▸ **EXERCISE INPUTS**:
== == ==
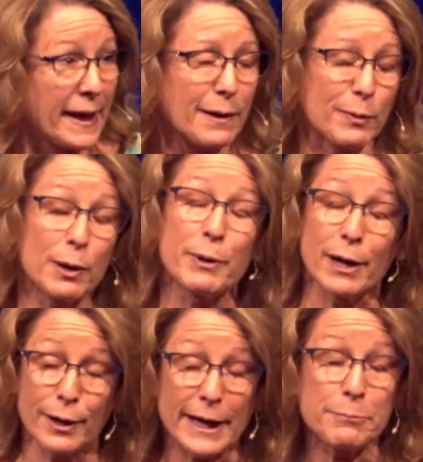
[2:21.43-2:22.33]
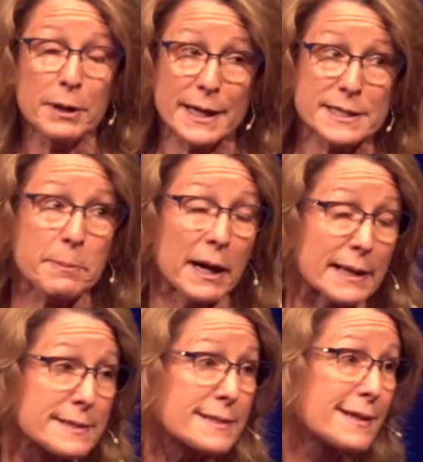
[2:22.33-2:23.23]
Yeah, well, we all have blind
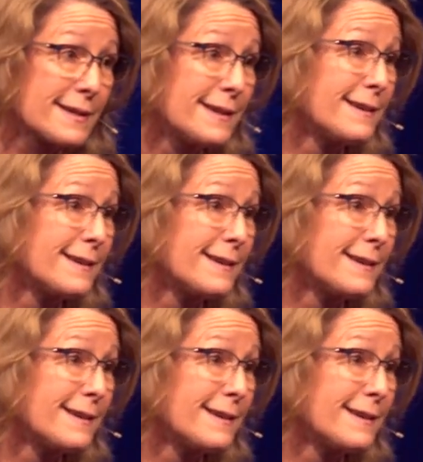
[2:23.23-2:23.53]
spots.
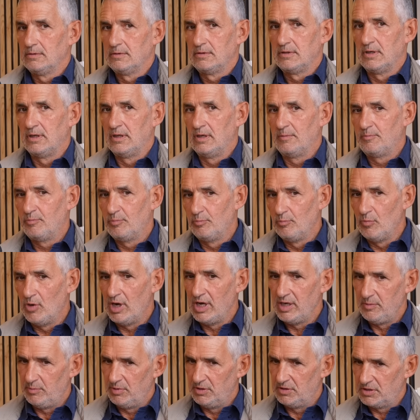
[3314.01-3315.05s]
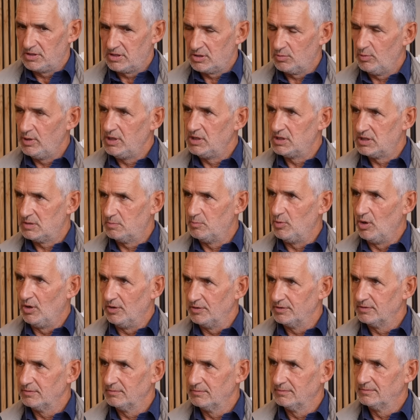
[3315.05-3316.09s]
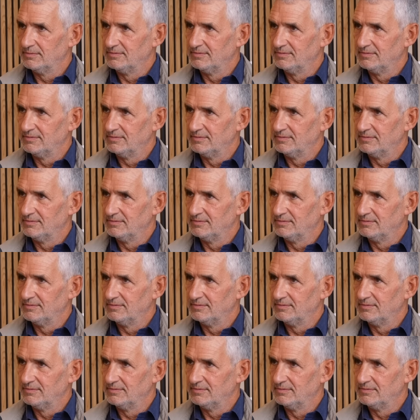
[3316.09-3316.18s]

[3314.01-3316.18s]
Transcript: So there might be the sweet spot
== == ==
▸ **TASK TO CARRY OUT**:
Please print the span that begins at the line holding "[3314.01-3315.05s]" and ends at the last line of the data, both ends included, with no pictures.

▸ **REPLY**:
[3314.01-3315.05s]
[3315.05-3316.09s]
[3316.09-3316.18s]

[3314.01-3316.18s]
Transcript: So there might be the sweet spot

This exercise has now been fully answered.